Ika Krismantari, The Jakarta Post, Jakarta

To help protect intellectual property rights and reduce costs, the State Ministry for Research and Technology is urging state institutions, and small and medium enterprises to adopt open-source software for their computers.

"Not only could we restore our bad image arising from rampant piracy by using this open-source, legal software, the government could also save on its IT budget, and by itself develop software using local experts," Richard Mengko, a senior IT advisor to the ministry, said Monday.

Citing a thesis by a University of Indonesia student, he said that the government could save up to 60 percent of its IT budget if it were to use open-source software.

Open-source software allows the downloading and use of software for free.

He cited as an example how the Information and Communications Ministry had saved on its IT budget after deciding to migrate.

"We can save a lot of money using open-source software that is offered for free compared to if we choose proprietary software that costs about US$200 to $300 per program for the total of 100 computers that we have in our office," the director general for information and communications technology at the Information and Communications Ministry, Cahyana Ahmadjayadi, told The Jakarta Post.

Not only would open-source software save governmental institutions money. Budi Wahyu Jati, Intel Indonesia country manager, said that it could also benefit cash-strapped businesses, such as SMEs.

"The usage of open-source software by SMEs can provide a huge multiplier effect as the country's economy relies heavily on them," Budi said.
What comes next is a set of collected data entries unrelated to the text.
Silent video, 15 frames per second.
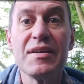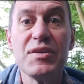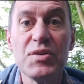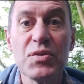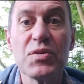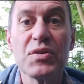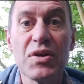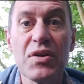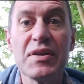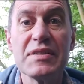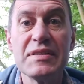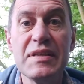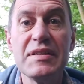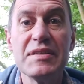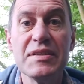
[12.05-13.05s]
Your
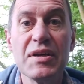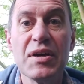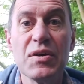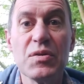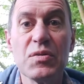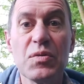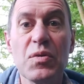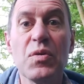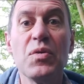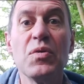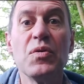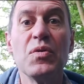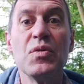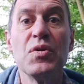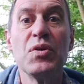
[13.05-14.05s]
colleagues need to know
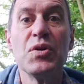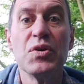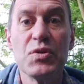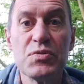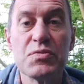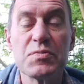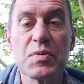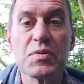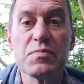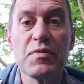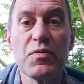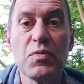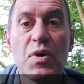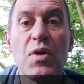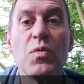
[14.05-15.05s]
who's
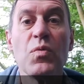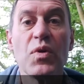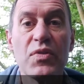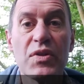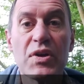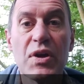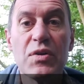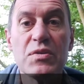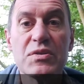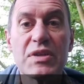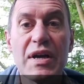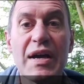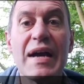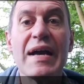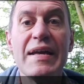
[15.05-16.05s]
responsible for what, what the goals
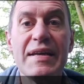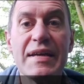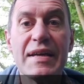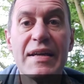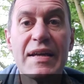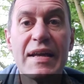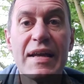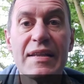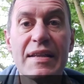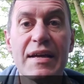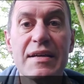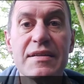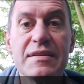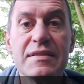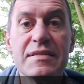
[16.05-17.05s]
are, how you're going to get
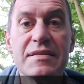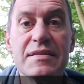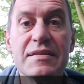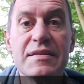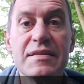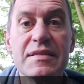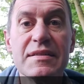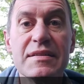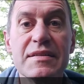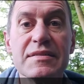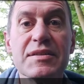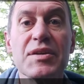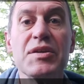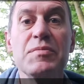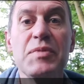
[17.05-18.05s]
there.
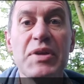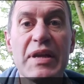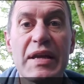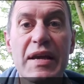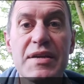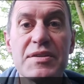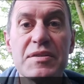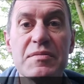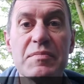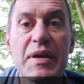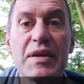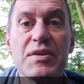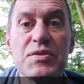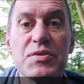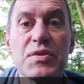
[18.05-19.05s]
So communication,
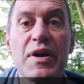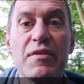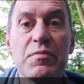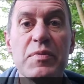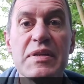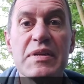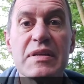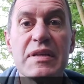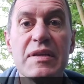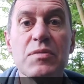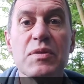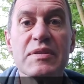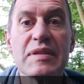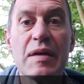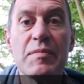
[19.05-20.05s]
making sure everybody's clear
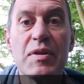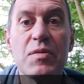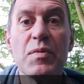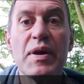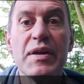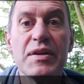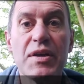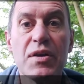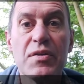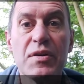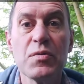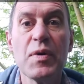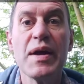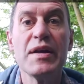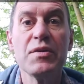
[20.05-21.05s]
what's happening, where you're
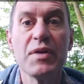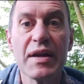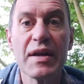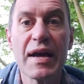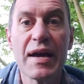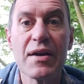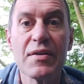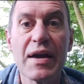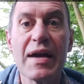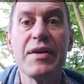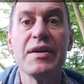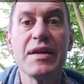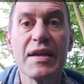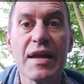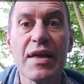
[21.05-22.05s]
going, where you are now, how
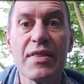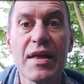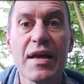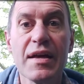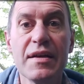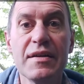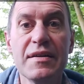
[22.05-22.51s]
you're going to get there.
According to the latest figures from the International Data Corporation (IDC), an independent research institute, businesses account for 78 percent of software usage in Indonesia, with 60 percent of these businesses being SMEs. Figures from the Central Statistics Agency (BPS) show that the total number of SMEs in Indonesia stood at around 42.4 million in 2005, representing an increase of 28 percent from the previous year's 33 million.

To increase the availability of open-source programs, the State Ministry for Research and Technology launched the Indonesia Goes Open-Source (IGOS) Nusantara 2006 package Monday, which can be downloaded for free at www.igos-source.or.id.

IGOS Nusantara 2006 is a desktop software based on Linux Fedora Core 5, which has the capability to operate applications such as Open Office for text documents, Firefox for internet browsing, Thunderbird for e-mail and Gaim for chatting.

On the website, the ministry also lists a range of open-source software websites, both domestic and foreign, from which material can also be downloaded for free.

Open-source software enables users to develop and modify the system and create new kinds of software.

Also on Monday, the ministry announced the establishment of a laboratory to test the quality and reliability of new kinds of open-source software.